Le recenti dichiarazioni della leadership statunitense hanno aumentato notevolmente la tensione tra la Groenlandia e la Danimarca, con il vicepresidente JD Vance che ha criticato il governo danese per non aver protetto adeguatamente l’isola. In un’intervista a Fox News, Vance ha dichiarato che Trump “è disposto ad andare fino in fondo” per difendere gli interessi statunitensi, evidenziando l’importanza strategica della Groenlandia nel contesto della sicurezza nazionale, riporta Attuale.

Le relazioni tra Nuuk e Copenaghen si sono deteriorate, poiché Vance ha affermato che la Danimarca, fedele alleata degli Stati Uniti dal 1951, ha presentato critiche ingiustificate. “Solo perché hai fatto qualcosa di intelligente 25 anni fa non significa che non puoi fare qualcosa di stupido ora”, ha affermato Vance, sottolineando la necessità di un impegno più attivo da parte degli Stati Uniti.

In un contesto di crescente pressione, emerge anche l’idea di incentivare i groenlandesi a considerare un futuro senza la Danimarca. Funzionari statunitensi hanno discusso di offrire pagamenti forfettari ai cittadini groenlandesi, compresi bonus che vanno da 10.000 a 100.000 dollari a persona, per incoraggiarli a separarsi dalla Danimarca e unirsi agli Stati Uniti. Secondo le ultime indagini, la maggioranza dei groenlandesi è favorevole all’indipendenza, ma non desidera attualmente passare agli Stati Uniti.

Il costo totale dell’incentivo, se tutti i 57.000 abitanti dell’isola ricevessero il massimo bonus, ammonterebbe a circa 6 miliardi di dollari.
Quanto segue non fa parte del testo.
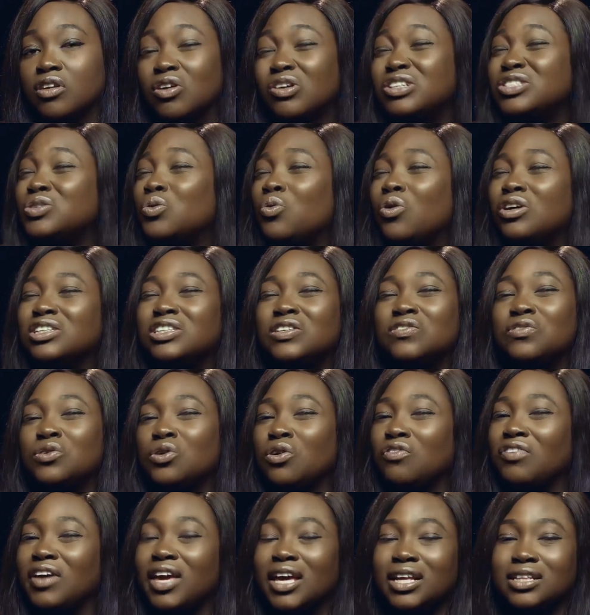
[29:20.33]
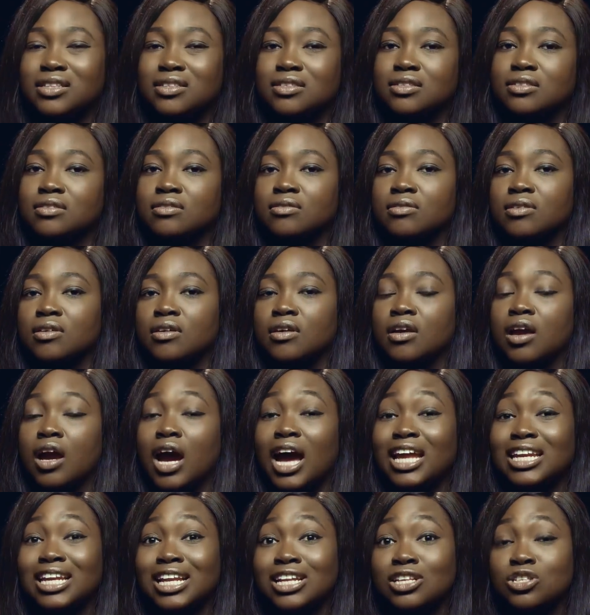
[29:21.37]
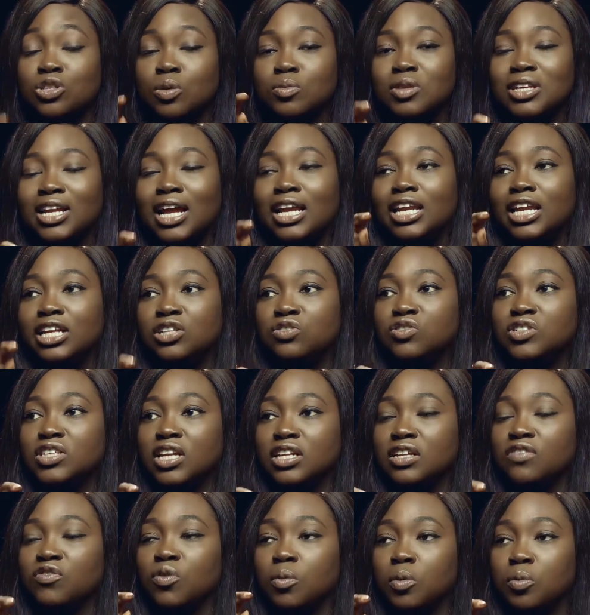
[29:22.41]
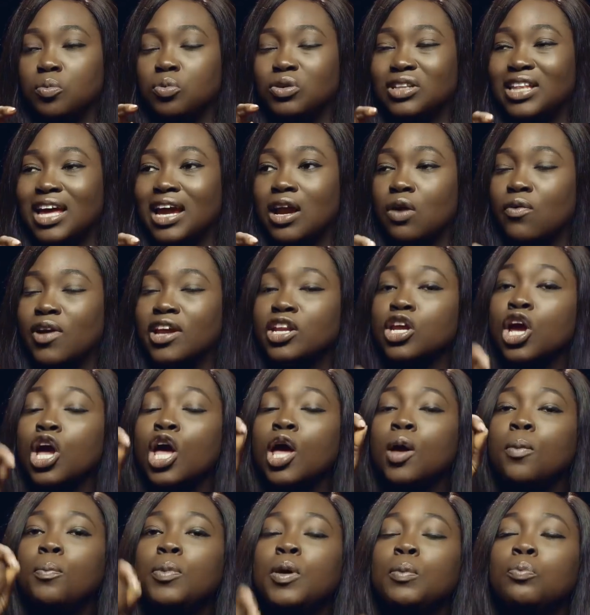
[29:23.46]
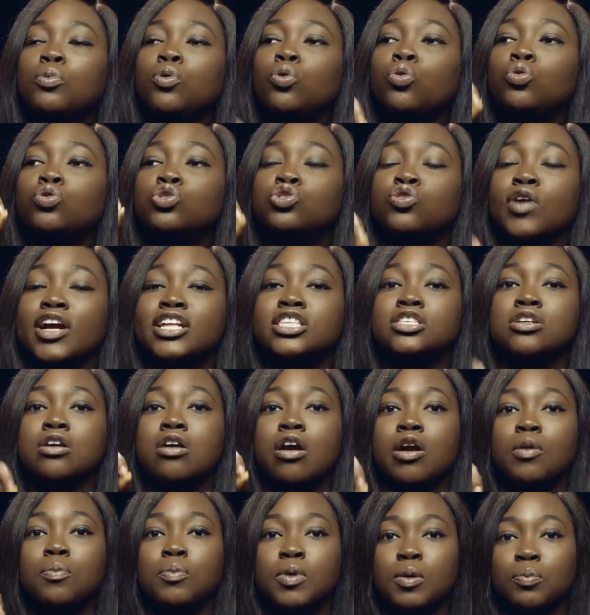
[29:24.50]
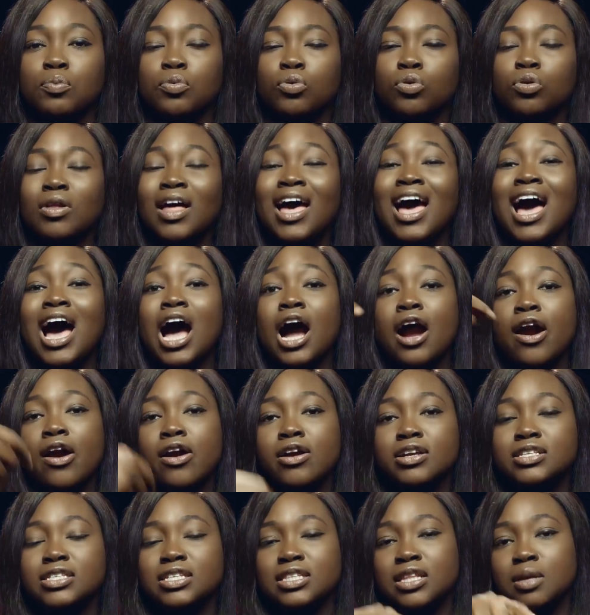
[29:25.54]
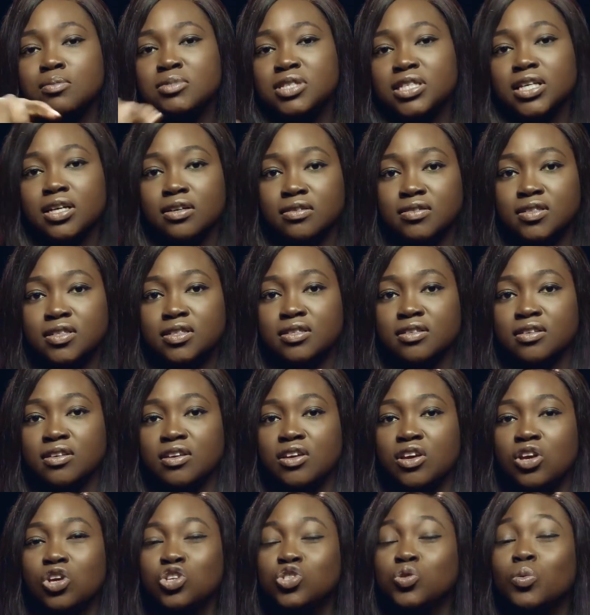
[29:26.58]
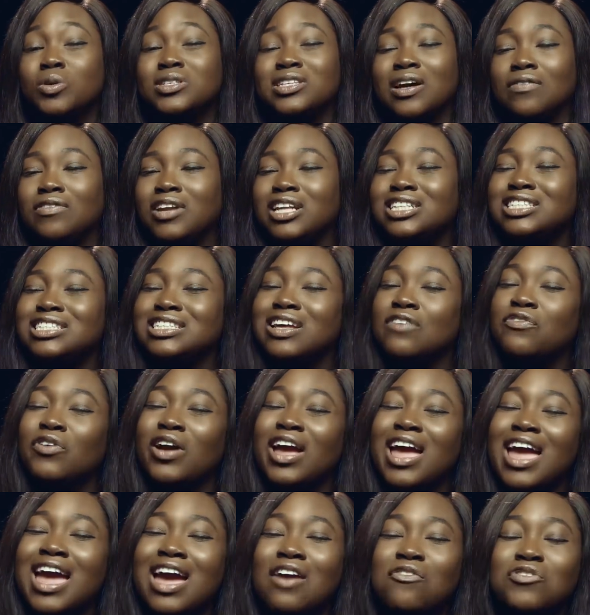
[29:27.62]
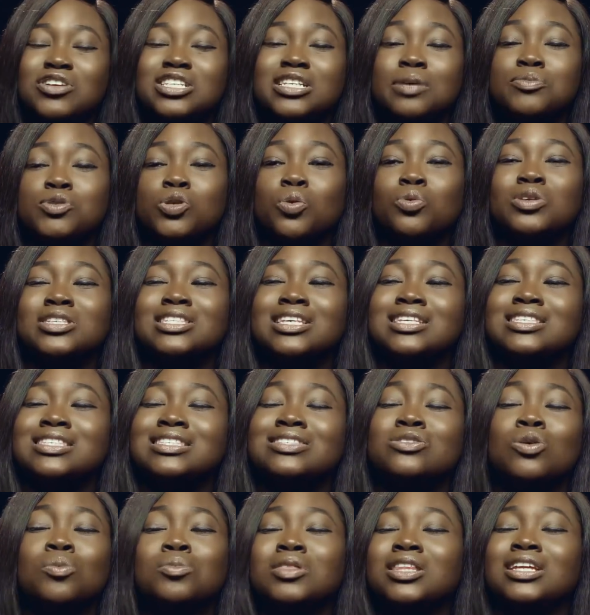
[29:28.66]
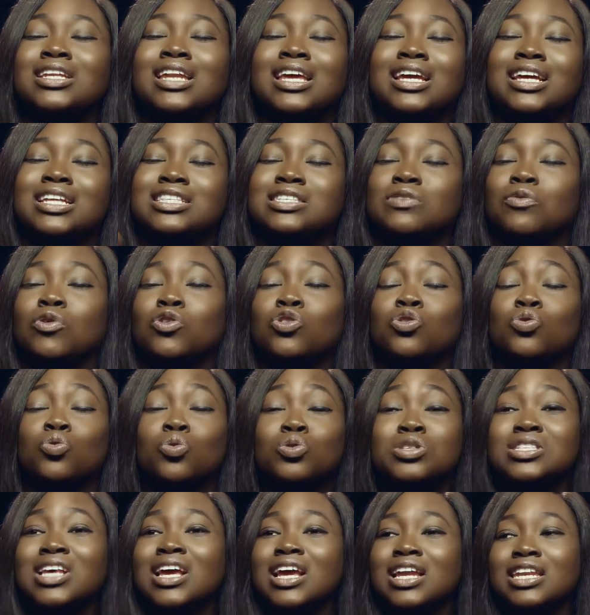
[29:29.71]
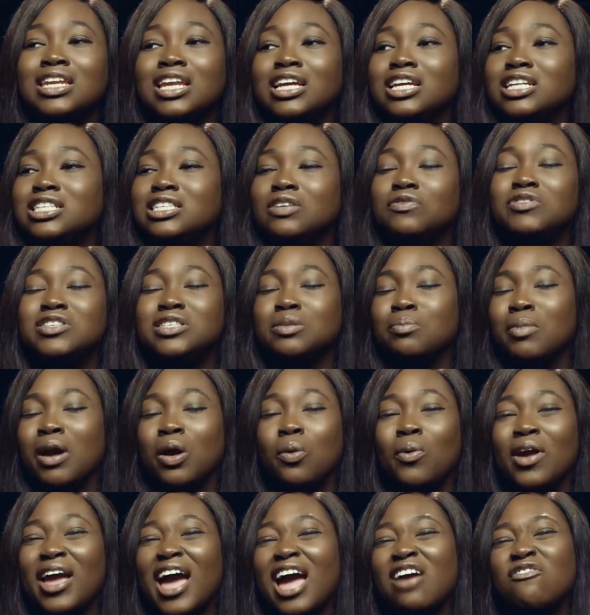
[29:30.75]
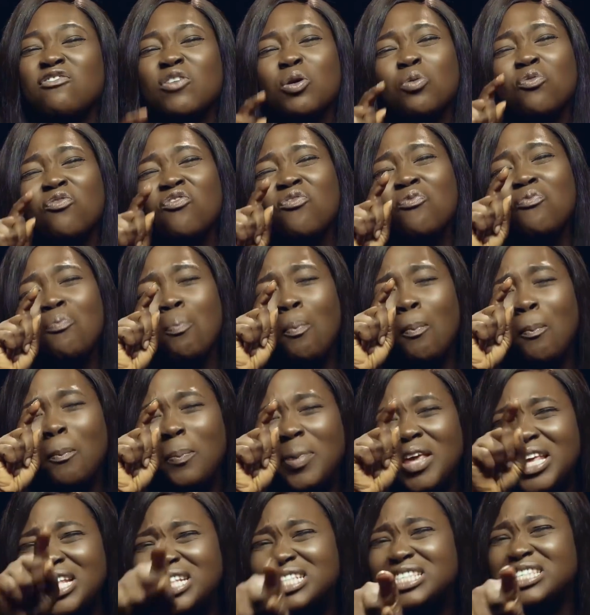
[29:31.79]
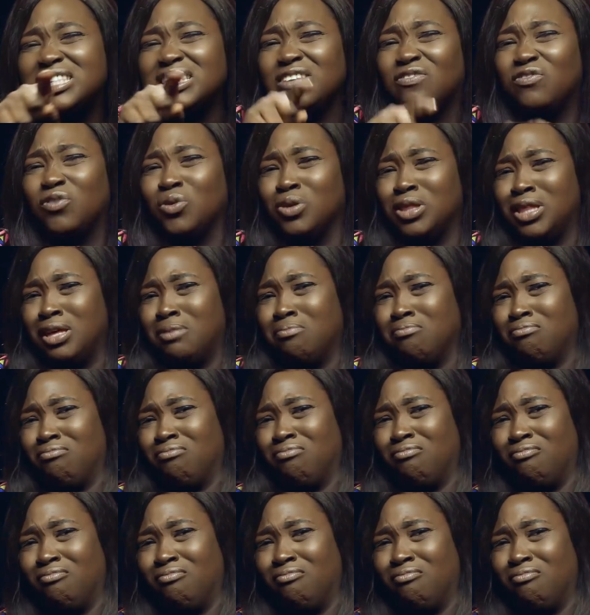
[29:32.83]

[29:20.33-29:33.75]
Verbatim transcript: Because the world is full of hate. And there's something I learned recently from a book that I read people who try to hurt people are hurting themselves. So what I've learned is that for every time someone says something negative or throws negativity my way, I feel pity for them.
Tuttavia, il Primo Ministro groenlandese Jens-Frederik Nielsen ha ribadito che “l’isola non è in vendita”. Inoltre, si è parlato di un accordo di “libera associazione” che consentirebbe a Nuuk di ricevere supporto dagli Stati Uniti in cambio di diritti militari, mantenendo però la propria identità nazionale.

Impossibilità di colloqui diretti tra Nuuk e Washington

I leader groenlandesi temono che la destabilizzazione della loro autonomia sia già iniziata. Pele Broberg, leader del partito di opposizione Naleraq, ha suggerito che la Groenlandia dovrebbe discutere direttamente con gli Stati Uniti senza passare per Copenaghen. Tuttavia, la ministra degli Esteri groenlandese Vivian Motzfeldt ha chiarito che Nuuk non ha l’autorità legale per condurre colloqui diretti con Washington senza la Danimarca.

Preoccupazioni in Europa

L’Alto rappresentante per la politica estera dell’UE, Kaja Kallas, ha definito “estremamente preoccupanti” le dichiarazioni di Trump riguardo alla Groenlandia, esortando al rispetto del diritto internazionale. Il tema sarà discusso oggi durante una riunione degli ambasciatori presso l’UE, su richiesta della Danimarca, che cerca di mantenere un tono basso in vista dell’incontro previsto la prossima settimana con il Segretario di Stato statunitense Marco Rubio.

Il governo danese è consapevole della difficoltà di dare seguito a semplici dichiarazioni di sostegno in assenza di azioni concrete. L’Unione Europea ha recentemente aperto un ufficio permanente a Nuuk per facilitare la collaborazione con le autorità groenlandesi, sottolineando che “gli Stati Uniti rimangono un partner strategico per l’UE”.

1 Comment

  1. Ma che caos!!! Gli Stati Uniti pensano di comprare la Groenlandia come se fosse un semplice appezzamento di terra? Stiamo messi male… La Danimarca non può tranquillamente lasciare questa questione nelle mani di Washington, ci sono tante implicazioni culturali e storiche. La gente ha bisogno di indipendenza, non di svendere la propria identità!